Del gran viaje del Quijote, Alberto comenta con la solvencia de quien es autor del libro Tras las huellas del Quijote y otros tres sobre el Caballero de la triste figura, que es emocionante el camino por el Campo de Montiel, el ingreso a la Cueva de Montesinos, el avistamiento de los molinos de viento y hasta el vuelo en el caballo de madera Clavileño en el que realiza, con Sancho y sin despegarse del suelo, un viaje espacial.
De los reales se queda con esos en los que se especula sobre los viajes de Jesús de Nazaret a la India, entre los 13 y 30 años de edad, para prepararse en parasicología. También disfruta con los documentos del naturalista alemán Alexander Von Humboldt. Uno de estos se refiere a Cristóbal Colón.

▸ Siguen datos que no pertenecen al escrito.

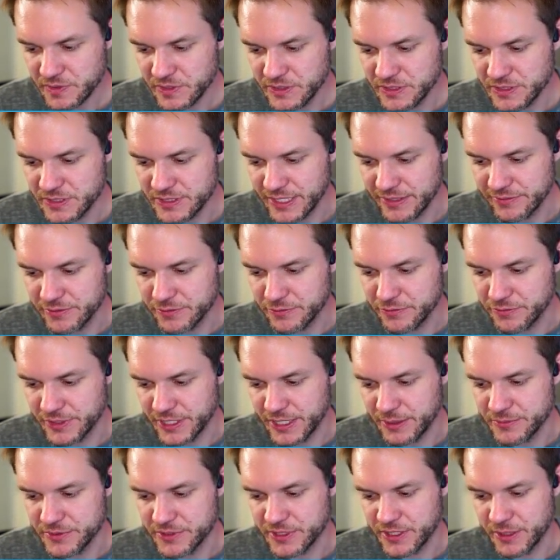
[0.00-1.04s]
7
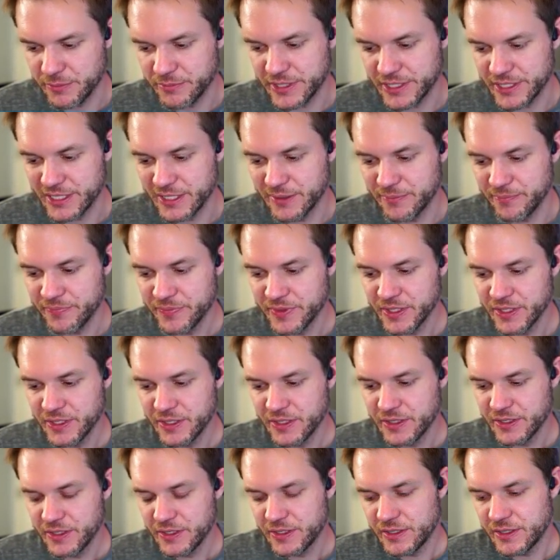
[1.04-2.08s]
frames to come back up.
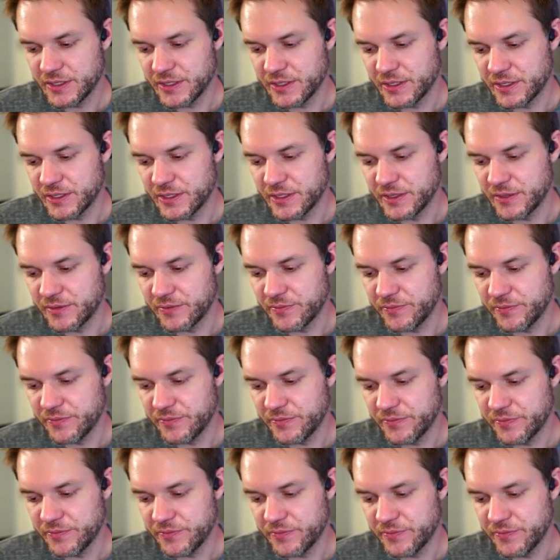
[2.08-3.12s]
I
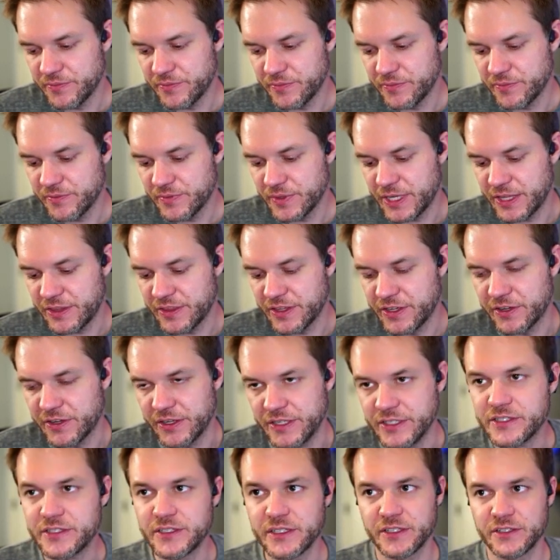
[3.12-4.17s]
think your
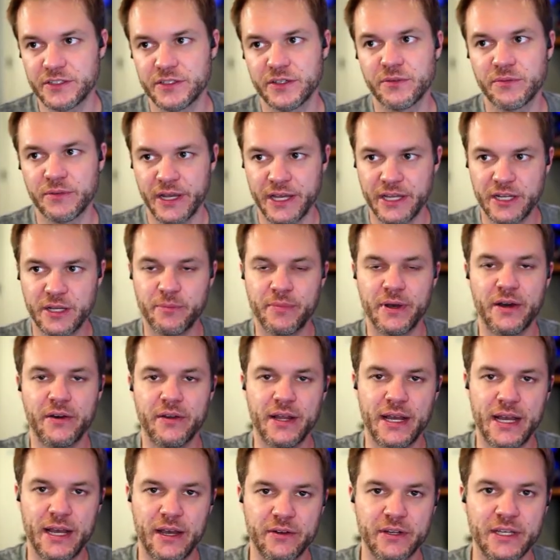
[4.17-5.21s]
instincts are right about
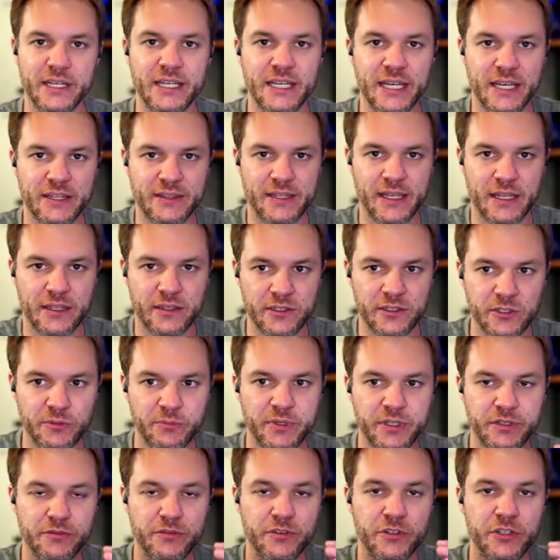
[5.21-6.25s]
how to get that little
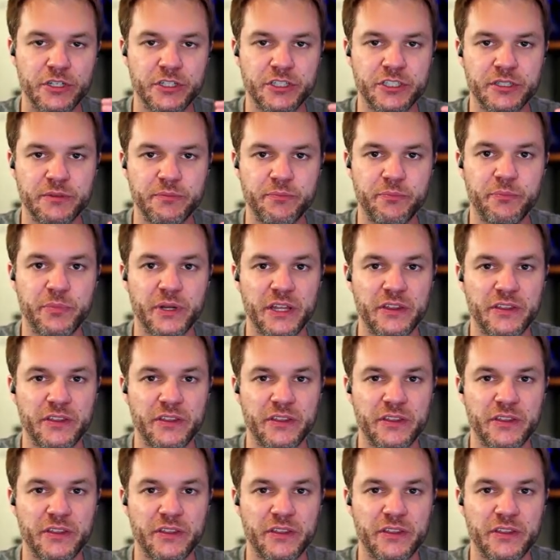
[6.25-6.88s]
bit of cushion, but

Cuando habla de los tiempos de Descubrimiento, Conquista y Colonización española en América, no queda menos que mencionar el libro del propio Colón, Los cuatro viajes. Testamento, y el maravilloso relato Naufragios, de Alvar Núñez Cabeza de Vaca, en el que cuenta sus aventuras entre los nativos, “seis años el tiempo que yo estuve en esa tierra solo entre ellos y desnudo, como todos andaban”. Las peripecias para sobrevivir entre tribus que le odiaron. Muchos dudan de la veracidad de lo que cuenta Núñez Cabeza de Vaca, pero todo es bello y apasionante.
El periodista literario Alberto Salcedo Ramos, quien prefiere los relatos de no ficción, comenta: “Para mí la crónica de viajes no consiste tanto en mostrar los lugares como en contar una experiencia. Alguien ha dicho, tal vez pretenciosamente, que no se viaja para conocer sitios sino para cambiar de ideas. En esto hay algo de razón. Los viajes nos ayudan a ver el mundo y la vida de otra manera. Creería que viajar es otra forma de leer y una manera de superar los prejuicios, porque para entrar de verdad en el corazón de un lugar al que no habíamos ido hay que abandonar ideas preconcebidas”.
Salcedo Ramos recomienda dos textos: El libro de las ciudades, una compilación estupenda de Guillermo Cabrera Infante, y Guía para viajeros inocentes, las agudas crónicas de viaje de Mark Twain.
Por su parte, García Posada da una lista más abultada de clásicos contemporáneos: “El Danubio, de Claudio Magris, ese magnífico recorrido por este río que nace en la Selva Negra y desemboca en el Mar Negro; Desvío a Santiago y Hotel Nómada, de Cees Nooteboom. ¿Y qué tal Viaje a Portugal, de José Saramago y España en los diarios de mi vejez, de Ernesto Sabato?”.
Juan José no descuida a uno nuestro: “En Colombia, el modelo, pero no tanto de literatura de viajes como de filosofía viajera, es Viaje a pie, de Fernando González.
Y el “quijotólogo” Velásquez recomienda Aquí viven leones, de Fernando Savater. Un libro en el que el autor visita casas y ciudades de escritores. La Praga de Kafka; la Florencia de Dante, el Edimburgo de Stevenson...
Y a estos lectores, la silla en que se sientan adquiere alas, se van por el mundo y el tiempo se les va volando.